Neuromorphic vision
From the simplest vision architectures in insects to the extremely complex cortical hierarchy in primates, it is fascinating to observe how biology found efficient solutions to solve vision problems. Pioneers in computer vision had this dream to build machines that could match and perhaps outperform human vision. This goal has not been reached, at least not on the scale that was originally planned, but the field of computer vision has met many other challenges from an unexpected variety of applications and fostered entirely new scientific and technological areas such as computer graphics and medical image analysis. However, modelling and emulating with computers biological vision largely remains an open challenge while there are still many outstanding issues in computer vision.

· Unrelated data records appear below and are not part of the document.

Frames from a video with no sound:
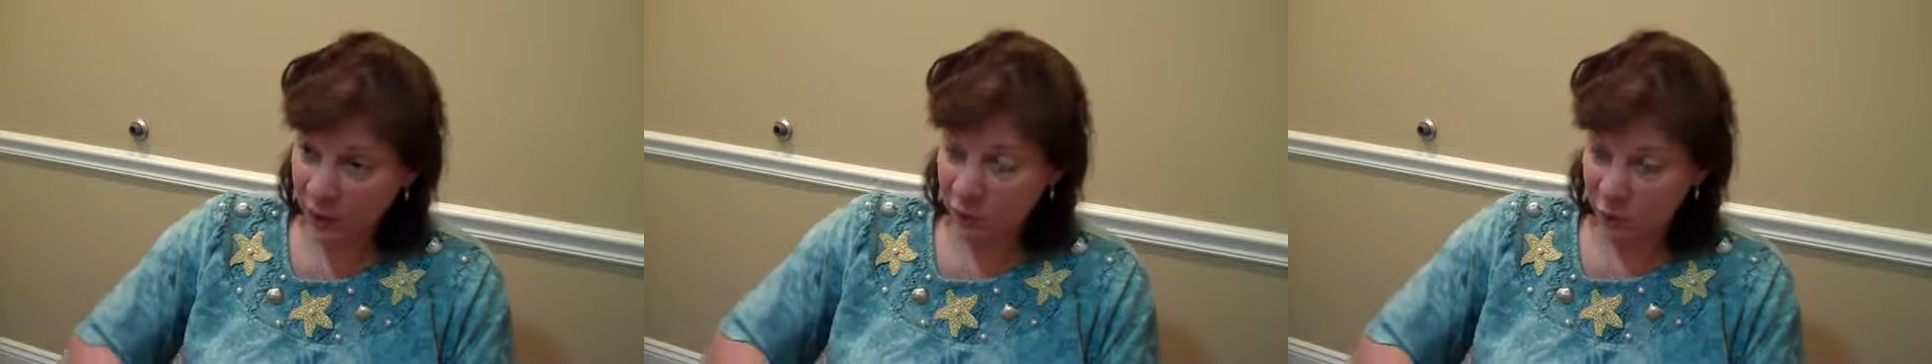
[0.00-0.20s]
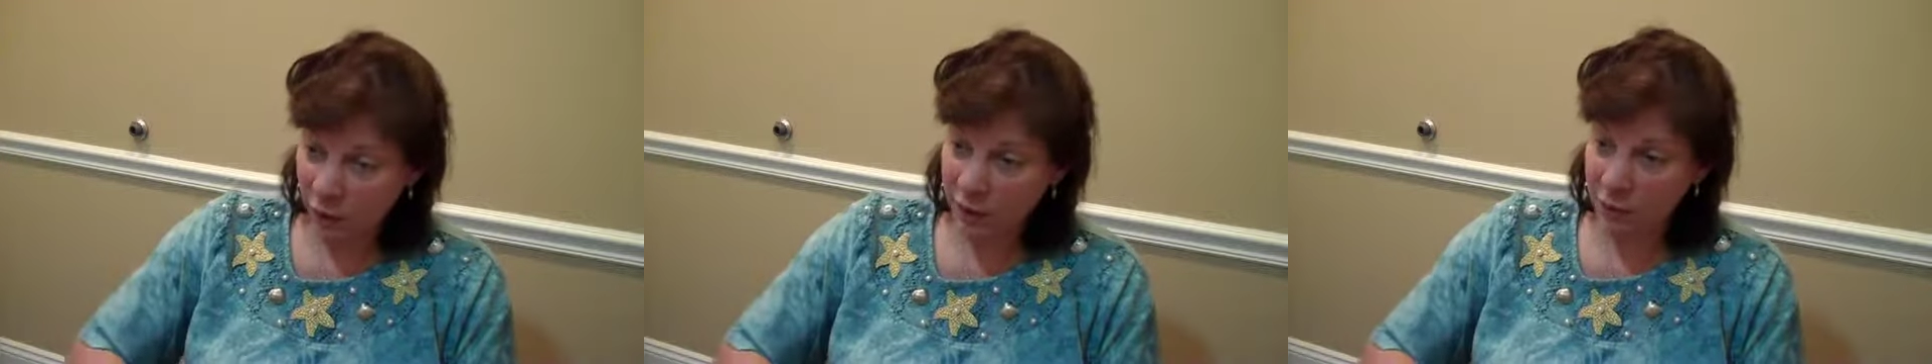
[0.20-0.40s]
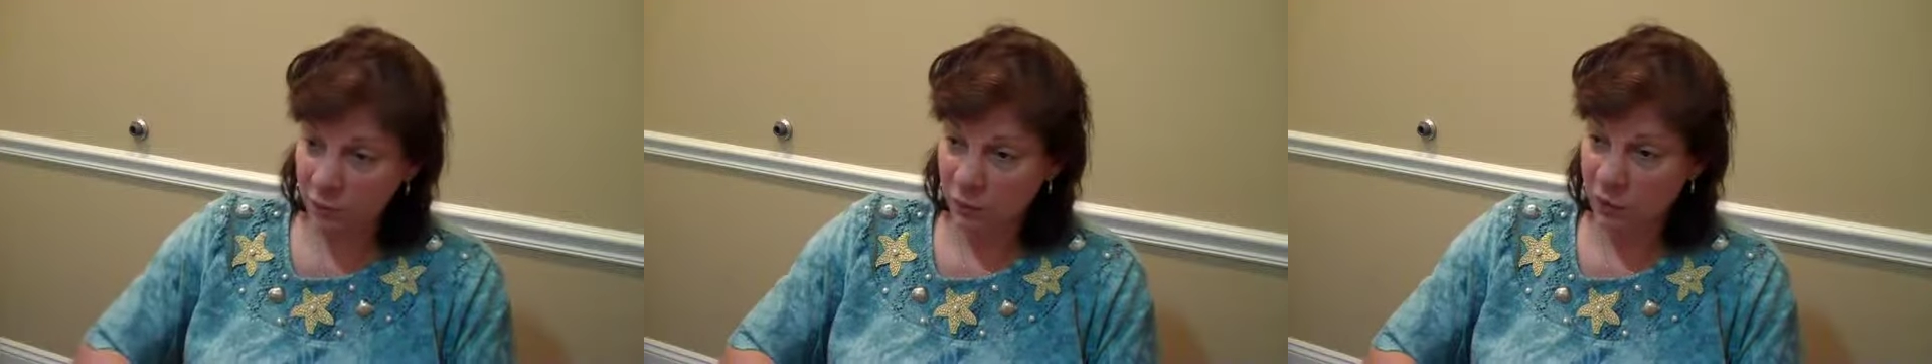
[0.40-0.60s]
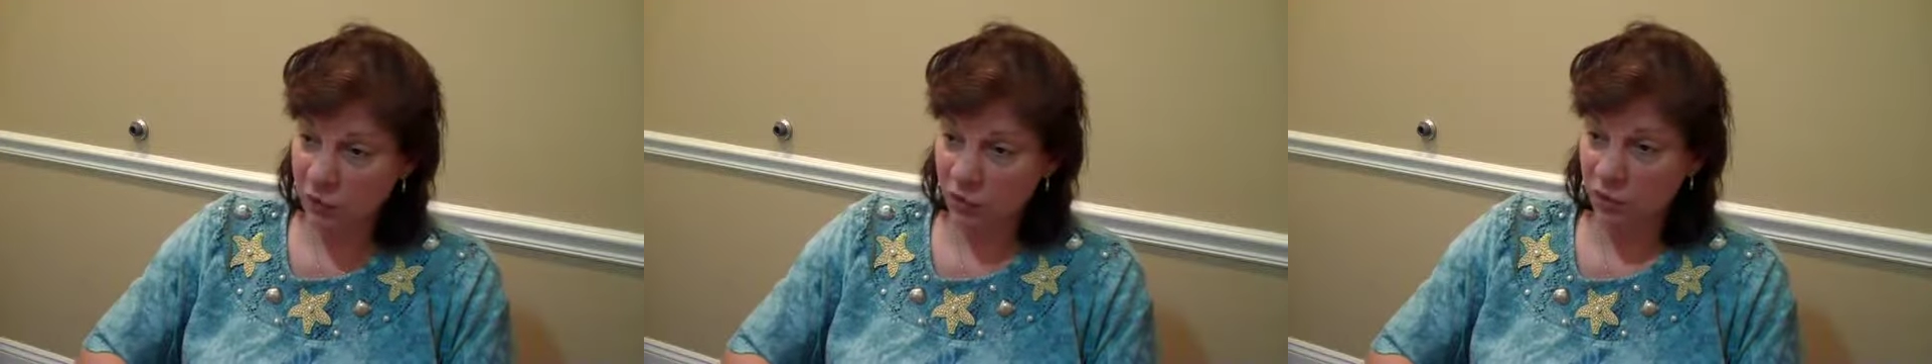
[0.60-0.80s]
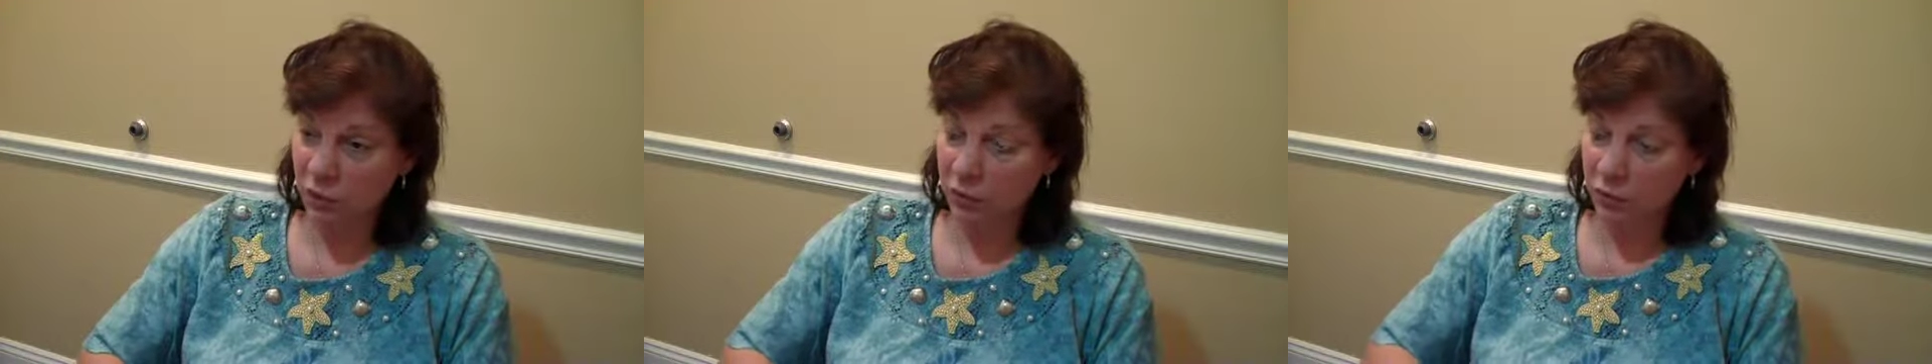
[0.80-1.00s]
And my
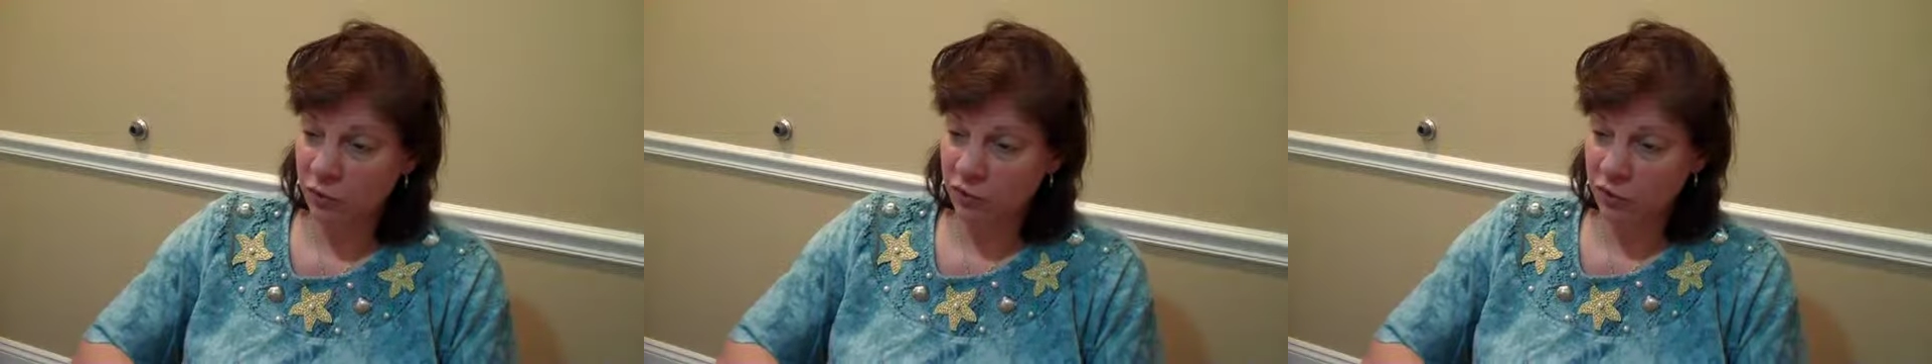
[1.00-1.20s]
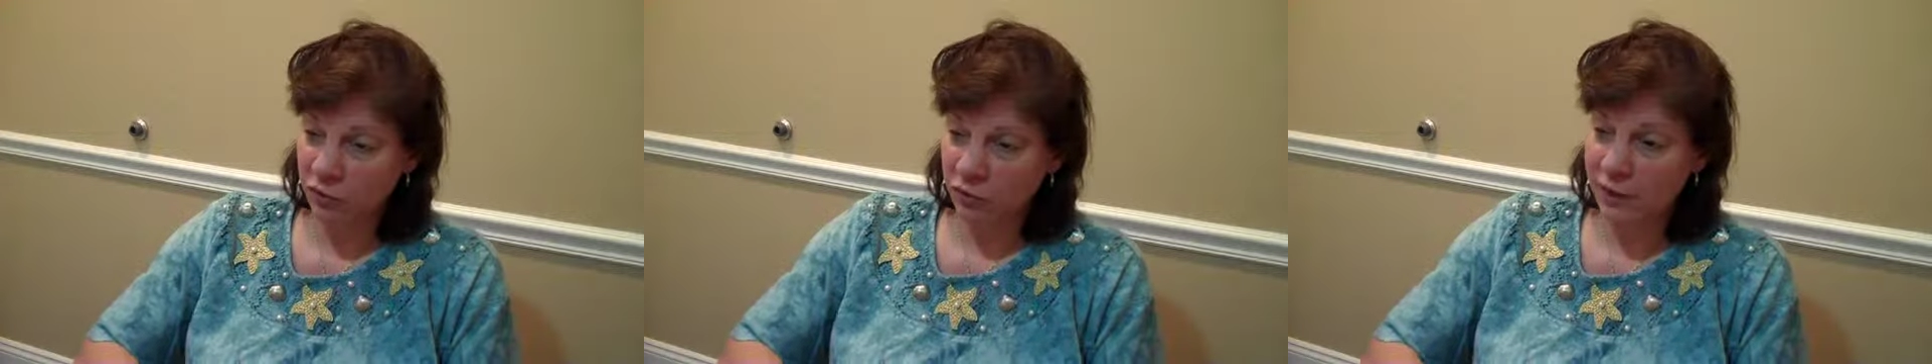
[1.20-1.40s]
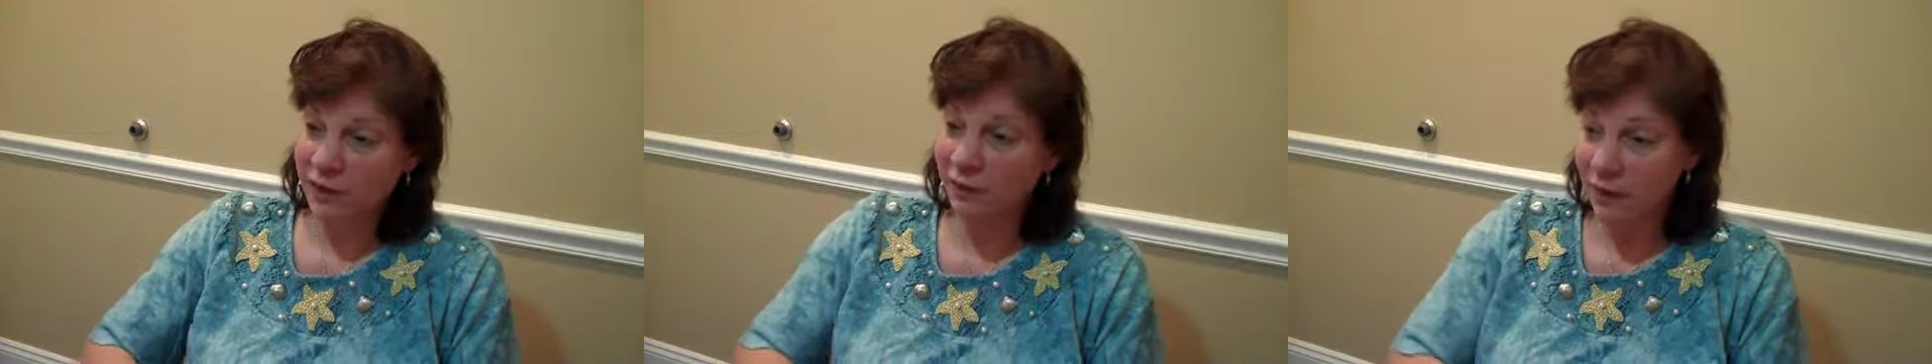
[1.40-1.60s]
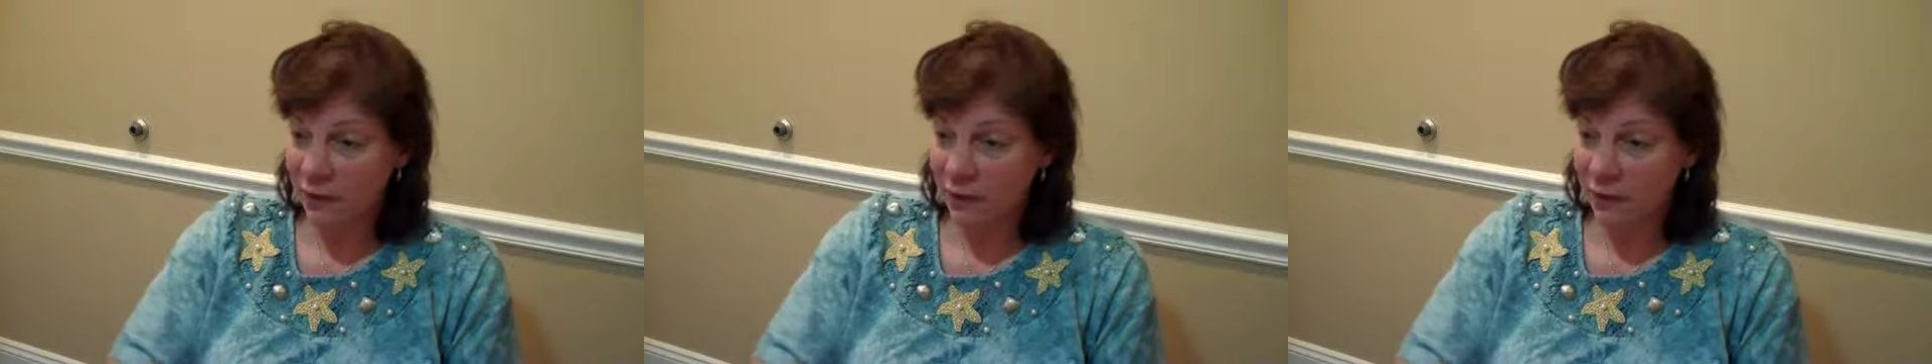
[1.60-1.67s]
style is just eat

Our group is developing models of visual perception. Our models are based on the understanding of the functional organisation of the visual system, from the retina to the visual cortex. To do so, we use several mathematical formalisms, depending on the scale at which models are built, such as spiking neural networks or neural fields. One essential property of the models we develop is to show how they are consistent with biology. For example, a retina model should be able to reproduce neural responses as observed in electrophysiology recordings or a model of the dorsal stream (e.g., focusing on cortical areas V1/MT) should explain motion percept for specific stimuli. Beyond this necessary validation, it is interesting to notice that our models can predict new phenomena that we can discuss with our partners in neuroscience. Finally, thanks to these models, we show how to bridge the gap between biological and computer vision, by applying our vision perception models to challenging problems from computer vision such as optical flow estimation, coding/decoding approaches or classification.